With eight minutes to go in Boston’s win over Brooklyn, Sam Hauser picked up Terance Mann in front of the Brooklyn bench, got a steal, and started a sequence that would break a 90-all tie, giving the Celtics the lead they’d carry to the end of the game.
Neemias Queta flashed by him on the left. Baylor Scheierman streaked down the right side. Jaylen Brown and Derrick White flew down the floor, at which point …
… wait.
Hauser, Queta, Scheierman, Brown, and White? That sounds … new.
“It's going to be a lot of that this year,” Hauser told reporters after the game. “The other game, a different lineup was working, so he rolled with that, and that's cool. You just have to trust it. And then tonight, we played a whole different lineup for a good chunk of that third quarter that maybe hasn't played together a lot, and it worked. So he just rolled with it.”
No, Sam.
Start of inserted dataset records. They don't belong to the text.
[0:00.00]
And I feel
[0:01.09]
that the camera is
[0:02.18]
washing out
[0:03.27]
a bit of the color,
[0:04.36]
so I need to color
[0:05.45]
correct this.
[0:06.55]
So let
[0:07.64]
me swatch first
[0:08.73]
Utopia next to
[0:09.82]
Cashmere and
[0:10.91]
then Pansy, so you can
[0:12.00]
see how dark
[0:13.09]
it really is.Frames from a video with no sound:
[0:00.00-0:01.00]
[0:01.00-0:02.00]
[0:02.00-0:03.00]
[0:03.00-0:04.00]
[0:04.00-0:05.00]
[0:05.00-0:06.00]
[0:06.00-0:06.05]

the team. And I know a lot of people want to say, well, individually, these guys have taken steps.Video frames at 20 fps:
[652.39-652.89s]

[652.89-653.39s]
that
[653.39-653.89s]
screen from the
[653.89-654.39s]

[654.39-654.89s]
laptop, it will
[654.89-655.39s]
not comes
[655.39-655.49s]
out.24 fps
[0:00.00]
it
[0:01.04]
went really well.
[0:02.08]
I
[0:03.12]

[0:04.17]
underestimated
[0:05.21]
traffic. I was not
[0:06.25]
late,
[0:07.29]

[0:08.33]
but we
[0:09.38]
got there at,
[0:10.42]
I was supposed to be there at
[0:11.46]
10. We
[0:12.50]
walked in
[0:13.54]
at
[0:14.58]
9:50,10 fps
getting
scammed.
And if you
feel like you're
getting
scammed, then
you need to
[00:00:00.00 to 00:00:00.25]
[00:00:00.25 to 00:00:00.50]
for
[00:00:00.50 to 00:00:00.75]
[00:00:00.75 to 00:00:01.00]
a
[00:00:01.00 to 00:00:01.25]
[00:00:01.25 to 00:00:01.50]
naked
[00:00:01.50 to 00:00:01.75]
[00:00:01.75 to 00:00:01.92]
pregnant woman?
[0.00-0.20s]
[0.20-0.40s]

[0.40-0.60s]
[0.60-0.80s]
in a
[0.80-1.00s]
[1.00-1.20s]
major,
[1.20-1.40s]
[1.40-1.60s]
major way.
It’s not a lineup that hasn’t played together a lot. It’s one that literally hasn’t played together at all.
Hauser, Queta, Scheierman, Brown, and White had never shared the floor in an NBA game prior to this one. This is a team with a lot of new players, so unique lineups are nothing new to this year’s Celtics, but all five of these guys were on the team last year.
I’ll bet they haven't even played together in a scrimmage at practice. Yet here they were, changing the game, going on an 8-0 run together.
“I think at the end of the day, we all have an understanding of the type of team we have,” Joe Mazzulla said. “When everyone's at their best, we can go to different things. … At the end of the day, we got 12,13 guys that could really impact winning.”
The challenge for Mazzulla isn’t picking from 13 guys at their best. It’s picking the eight, nine, or 10 guys who can play well enough to win when two, three, or four guys aren’t at their best. Because on most nights, a few of the Celtics who have been pretty good in prior games will, for a variety of reasons, not be quite as good in that particular one.
“You could just tell,” Mazzulla said. “We got guys that can bring different things to the game. So I think just that flexibility (we) definitely have to take advantage of as a team.”
That puts guys like Hauser, Hugo Gonzalez, Jordan Walsh, and Josh Minott in interesting positions. Hauser was a starter at the beginning of the season, but then Mazzulla went to Gonzalez for a start before turning to Minott for nine games. Walsh, who either didn’t play or barely played in half of Boston’s early games, has started the last three. Who knows what Friday will bring.
“He’s kind of preached that everybody’s gonna play this year,” Hauser said of Mazzulla’s message to the team. “You just gotta be ready. You just never know when you’re gonna be called. … Stay ready so you don’t have to get ready. That's the big mantra for the Celtics.”
Truer words have never been spoken. You don’t want to be the guy who isn’t ready for when Mazzulla calls your number. Those opportunities can be fleeting and if a player isn’t ready for that moment, then the next moment may not come for a while.
The reason why Mazzulla has so many options is that there isn’t one guy who has separated himself as so dependable that he gets the luxury of playing through bad stretches. Guys like Brown, White, and Payton Pritchard can miss six shots and not worry that shots seven through 10 aren’t coming. Brown committed six turnovers in his first 22:27, but he still got 9:33 of playing time in the fourth.
But Brown is probably going to be an All-NBA player this season. He’s a Finals MVP.
Walsh’s agent was probably starting to look around the league, you know, just in case his guy needed a new landing spot. Josh Minott is only here because Boston WAS the new landing spot. Hauser has an NBA skill that is good enough to get him more of a chance than the rest, but when that's not falling, he has to do a lot more to earn is minutes.
That's why he was on the floor the whole fourth quarter in Brooklyn. He only hit one shot in the final quarter, but he led the Celtics in rebounds (five), assists (three), steals, (2) and plus/minus (+12).
“It's a credit to him,” Mazzulla said. “We all know that he's been a little bit of a shooting slump, but he's not defined by that. I thought his defense was great, I thought his rebounding was really good, and he had a big time steel at half court that I thought kind of changed the game. So it's a credit to him just continuing to chip away at it.”
These same two teams play again on Friday night, but there's no chance it goes the same way in Boston. This Celtics team has too many guys capable of a lot, but incapable of doing them all consistently enough to guarantee results will be replicated. And so the lineups will be fluid again, as they probably will be all season.
“It gives us the best chance to win every night,” Mazzulla said. “Being able to go to different stuff gives us the best chance to be successful over the long run, and the guys are doing a good job of it.”